The Funniest Film About Nothing Being Wrong

Crime/Comedy ‧ 102 minutes ‧ R ‧ 2000 ‧ 5 min read

Rating ★★★★☆ 4 / 5
American Psycho review image

"I have to return some videotapes."

The first thing to understand about American Psycho is that it is a comedy. Not dark comedy in the way people usually mean when they want to sound serious about something. It is genuinely, wickedly funny, and the film works because Mary Harron never lets you forget that. Patrick Bateman is not a monster hiding beneath a suit. He is a void wearing one, and the horror of the film comes entirely from how nobody around him is different enough to notice.

Christian Bale's performance is the engine of the whole thing. Bale plays vacancy like a melody. Every smile is a mask that barely holds, and every monologue about skincare and music is perfect bait for how seriously Bateman takes himself. The business card scene is one of the funniest moments in cinema from that decade precisely because Bale treats it with the gravity of a man facing a genuine crisis. His colleagues are doing the same thing. That is the joke. Reese Witherspoon and Chloë Sevigny round out the world around him, each of them playing characters who are in their own ways just as absorbed by surface as Patrick is.

The early violence mostly stays off screen or arrives in pieces, and that restraint is the gag and the dread simultaneously. The comedy walks in first and holds the door open. Early cutaways make the later, more explicit violence feel like fantasy leaking out rather than confirmed reality. The film never asks you to settle the question of whether any of it happened. What matters is that nobody would care either way, and that indifference is the thesis.

What Harron gets right is the refusal to explain.

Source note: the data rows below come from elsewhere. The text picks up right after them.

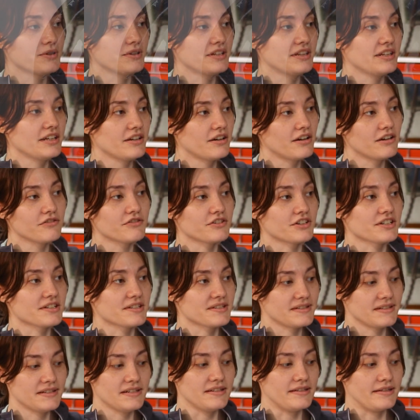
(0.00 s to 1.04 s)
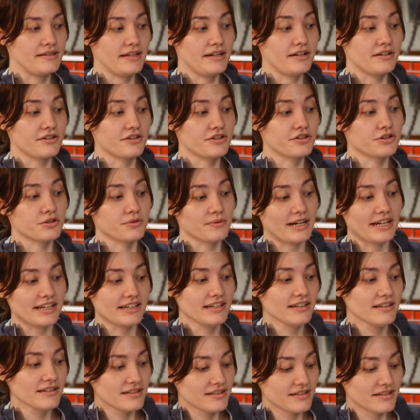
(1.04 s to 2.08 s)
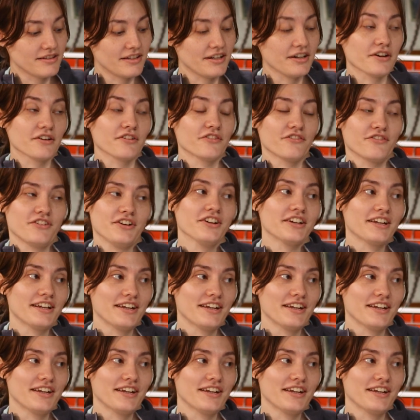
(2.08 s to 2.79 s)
and they offered us these. They are granite, they are verySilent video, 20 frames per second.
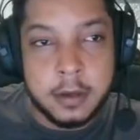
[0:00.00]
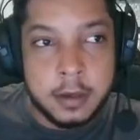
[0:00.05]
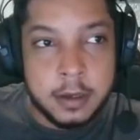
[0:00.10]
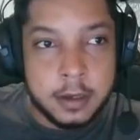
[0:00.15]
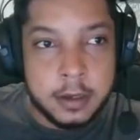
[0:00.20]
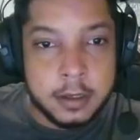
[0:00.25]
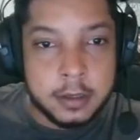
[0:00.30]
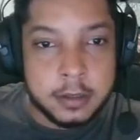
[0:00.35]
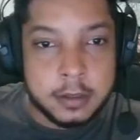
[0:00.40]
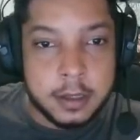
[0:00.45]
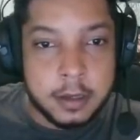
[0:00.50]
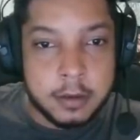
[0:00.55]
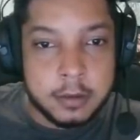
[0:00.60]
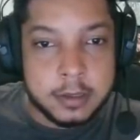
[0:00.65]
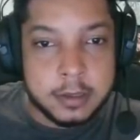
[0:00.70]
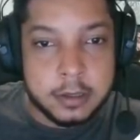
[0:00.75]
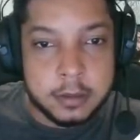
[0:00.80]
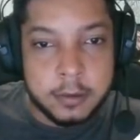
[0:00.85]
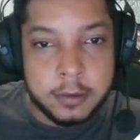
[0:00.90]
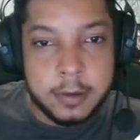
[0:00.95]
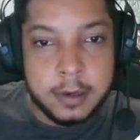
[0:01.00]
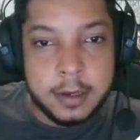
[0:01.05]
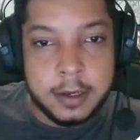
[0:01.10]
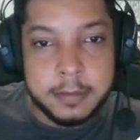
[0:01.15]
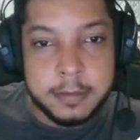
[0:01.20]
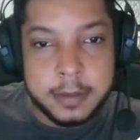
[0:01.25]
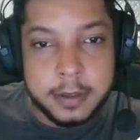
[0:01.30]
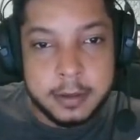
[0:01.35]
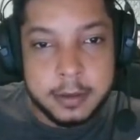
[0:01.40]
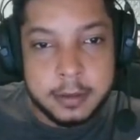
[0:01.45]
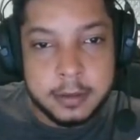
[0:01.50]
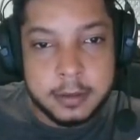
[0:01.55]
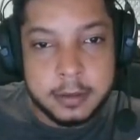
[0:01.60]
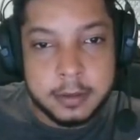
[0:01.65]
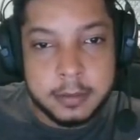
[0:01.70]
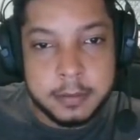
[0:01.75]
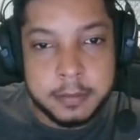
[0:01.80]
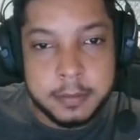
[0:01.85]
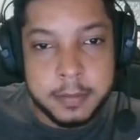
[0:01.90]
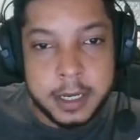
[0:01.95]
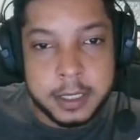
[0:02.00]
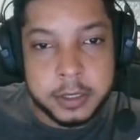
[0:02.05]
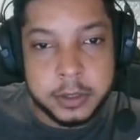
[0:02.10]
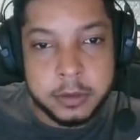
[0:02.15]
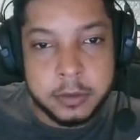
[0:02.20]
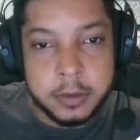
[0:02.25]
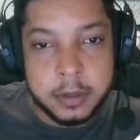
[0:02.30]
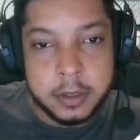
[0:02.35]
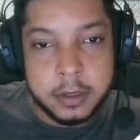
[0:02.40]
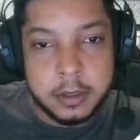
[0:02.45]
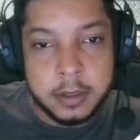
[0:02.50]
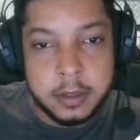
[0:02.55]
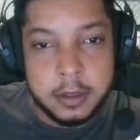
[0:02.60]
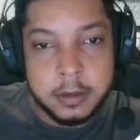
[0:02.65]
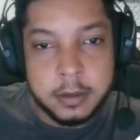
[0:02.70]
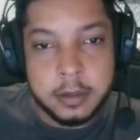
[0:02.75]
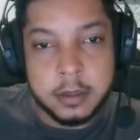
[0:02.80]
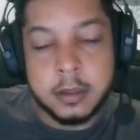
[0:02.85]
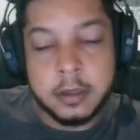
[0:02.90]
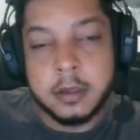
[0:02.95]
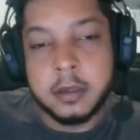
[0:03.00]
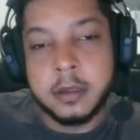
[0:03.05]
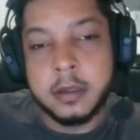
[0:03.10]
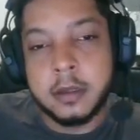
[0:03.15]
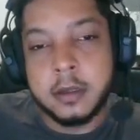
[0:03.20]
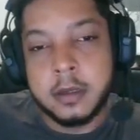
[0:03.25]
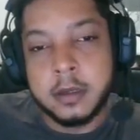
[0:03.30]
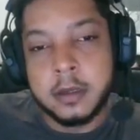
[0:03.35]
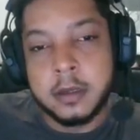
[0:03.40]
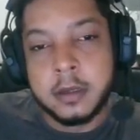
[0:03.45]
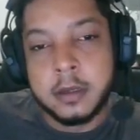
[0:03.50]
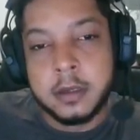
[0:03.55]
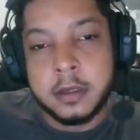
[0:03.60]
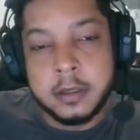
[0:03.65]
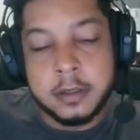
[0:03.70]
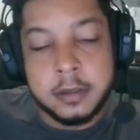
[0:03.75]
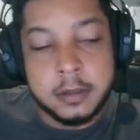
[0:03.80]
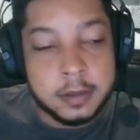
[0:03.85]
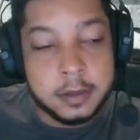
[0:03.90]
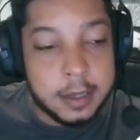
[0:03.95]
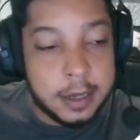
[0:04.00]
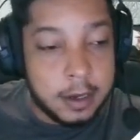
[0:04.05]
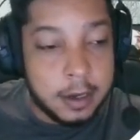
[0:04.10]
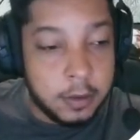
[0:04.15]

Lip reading: she doesn't leave the lamppost. Found here. Hello?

Is any of it real? The film is not interested in settling that question. What matters is that nobody cares either way, and that indifference is the thesis. Patrick could confess to anything and be absorbed by the ambient noise of New York wealth without leaving a trace. The system is not horrified by him. The system built him, dressed him, and gave him business cards with the right font.

The weakness is pacing. The middle section loses momentum in places, and a few sequences feel like they are repeating a point the film already made ten minutes earlier. Some of the repetition is intentional, mirroring the numbing sameness of Bateman's world, but there are stretches where the joke overstays itself. The film is at its best when it is moving, and at its least interesting when it slows down to admire its own surface.

The ending earns it. The confession dissolves. Nobody is coming. The diary closes on nothing. American Psycho gets a 4 out of 5. It is sharper than most films twice its length, and Bale turns what could have been a gimmick performance into something genuinely unsettling. The joke is on everyone. Including the audience. Including the sigma edit crowd on TikTok who missed the entire point and made it their personality anyway.

(The business card scene deserved its own Academy Award category.)